At any given moment, if you duck into the mentions of Shazam! Fury of the Gods director David F. Sandberg, there are about eight to 10 people wondering why Wonder Woman, Batman, and Superman aren’t showing up to help Shazam in the DC movie.
“Where was Justice League when all this happened???” one inquiring mind will yell after Sandberg shares an innocuous image of a dragon lighting Philadelphia on fire. Luckily, the director has an answer for every question.

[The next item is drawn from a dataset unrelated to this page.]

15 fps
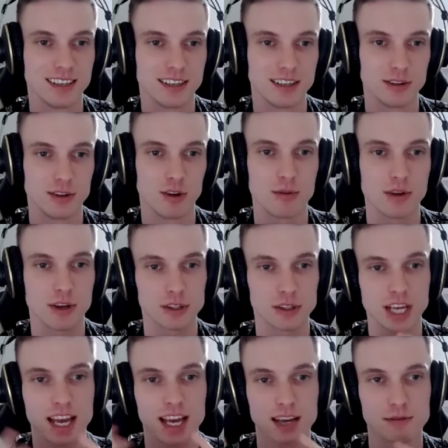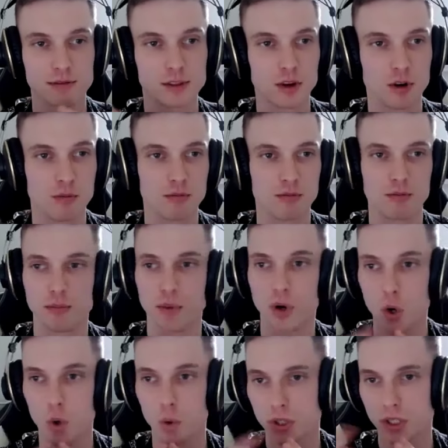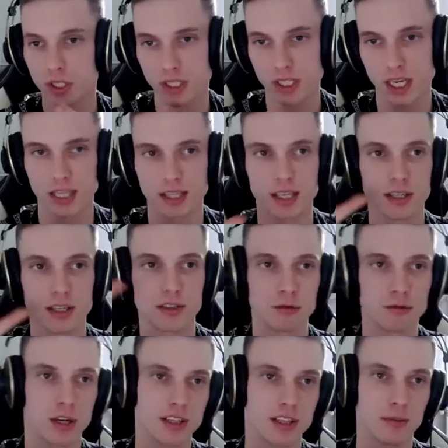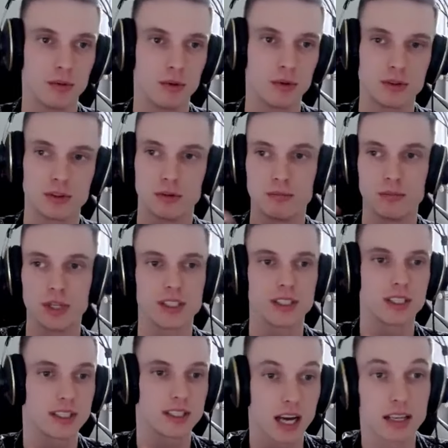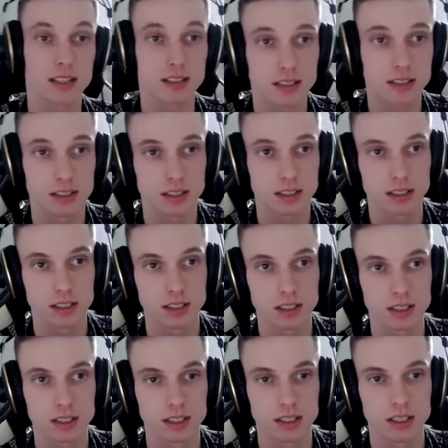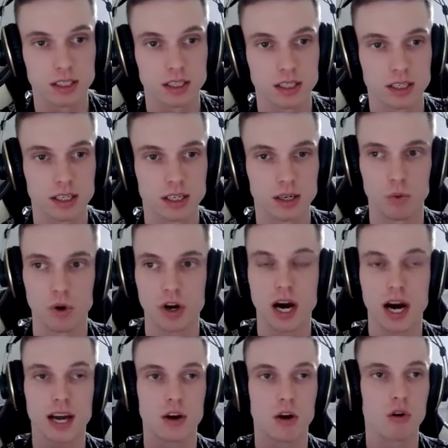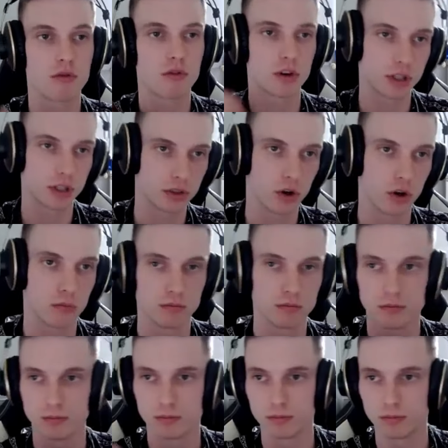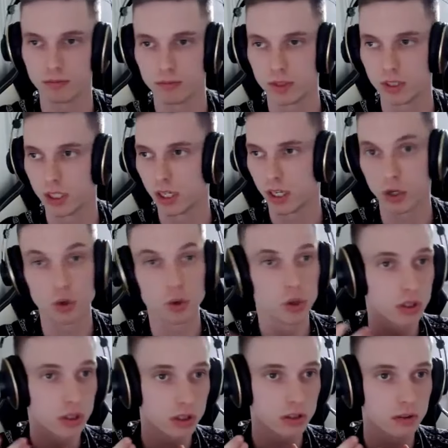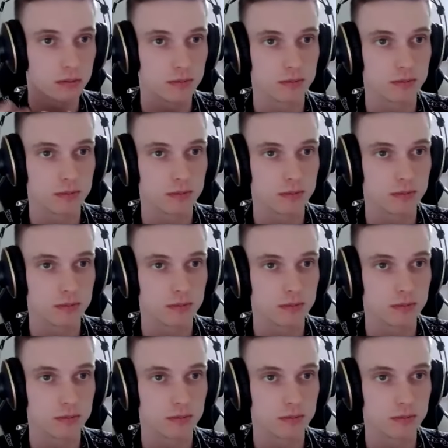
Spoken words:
You know, because I have some posts in the internet about some business sites where I offer some goods,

They all die at the start of the movie— David F. Sandberg (@ponysmasher) February 27, 2023
The Justice League are... not actually dead when Fury of the Gods picks back up with Billy Batson and his Shazamily (and if you have seen a recent spoilery TV spot, you know there’s room for a cameo or two). But by the time the Daughters of Atlas descend from the skies to reclaim their powers from Billy and his orphan brethren, it can feel like it. Sandberg’s sequel is a movie all about Shazam (played in grown-up form by Zachary Levi) figuring out who he is in the grand pantheon of superheroes, and what happens when he doesn’t have a Superman — or in this case, his dorky brother Freddy souped up with Superman-like powers — by his side. And to create a chamber for that kind of emotional incubation, Sandberg and writers Henry Gayden and Chris Morgan found an easy solution that also staves off all fan questions about the Justice League swooping in to save the day: a literal chamber.
“Marvel gets this too,” Sandberg laments to Polygon with a laugh. “Why aren’t the Avengers here? Why isn’t the Justice League here? Well, it can’t have the Justice League, even if that would be cool, but that was something we talked about — and that’s kind of why we have the dome over Philadelphia, a forcefield that keeps people out.”
While the original Shazam kept the superheroics to a street level as Billy learned to wield his newfound powers, Fury of the Gods goes bigger. Since the daughters — Hespera (Helen Mirren), Kalypso (Lucy Liu), and Anthea (Rachel Zegler) — are in pursuit of the Shazamily, the sequel is still uniquely set just within the confines of Philadelphia, though the city’s never felt bigger as three god-powered beings wreak havoc. And eventually, their magic walls off the city from any outside interference, leaving just Shazam to save the day. Which is tough for Billy when the audience picks back up with him — not only does he want his brothers and sisters to use their powers responsibly, but he wants them working as a team 24/7.
“[The dome] is a whole natural extension of him holding on too strong at the beginning,” Gayden says. “We always knew that it was going to be him having to let go. [...] Then we have these daughters who’ve lost their father because of Shazam’s powers, and could tell a story about loss, confronting a literal superhero with impostor syndrome, and the reality that he doesn’t deserve his powers.”
“I really appreciated the pressure cooker of it,” Morgan adds. “I think in an early draft the dome comes in early, and then it got pushed back a little bit, kind of toward the end of the second act. But it’s cool, because you see the effect it’s having on the city — it’s a way to ramp up the tension and then ultimately isolate Shazam from the family.”
Sandberg says there were brief talks about trying to play with the fan expectation that a DC hero could swing by and help out, but that it never took root. “I thought maybe we should have just at least a news report on TV or something where you see Superman outside the dome, or Batman, trying to get in,” he says. “But we never really went down that path because that opens up a whole can of worms!”
Though development on Fury of the Gods began almost immediately after the success of the first movie, the COVID-19 pandemic interrupted shooting plans, delaying the sequel long enough that DC has undergone major changes since the film got the greenlight. DC Films president Walter Hamada and co-chairman Geoff Johns were around when Sandberg and his writers were batting around ideas, but the movie opens on March 17 to a new DC Entertainment, one spearheaded by James Gunn and Peter Safran (who produced both Shazam movies). The Justice League of the DCEU, who would in theory be the ones trying to crack the dome, are not part of Gunn and Safran’s announced plans for the DC slate (nor is Shazam’s usual antagonist, Black Adam). But for Sandberg, the blurriness of where the franchise and expanded universe sit is a luxury.
“Shazam has been off, sort of, in his own corner,” Sandberg says. “The stories in these movies haven’t really affected the larger DC Universe, which is a good thing. Because now, what they’ve told me, is that there’s nothing in the Shazam movies that contradict their plans for the future of DC. So it’s like, you could make more movies or be a part of it because there’s nothing that contradicts it.”
In that way, the dome is really a sandbox.
“This one is much bigger,” Sandberg says. “There’s so much going on. And I like getting to play with new toys.”
Shazam! Fury of the Gods hits theaters on March 17.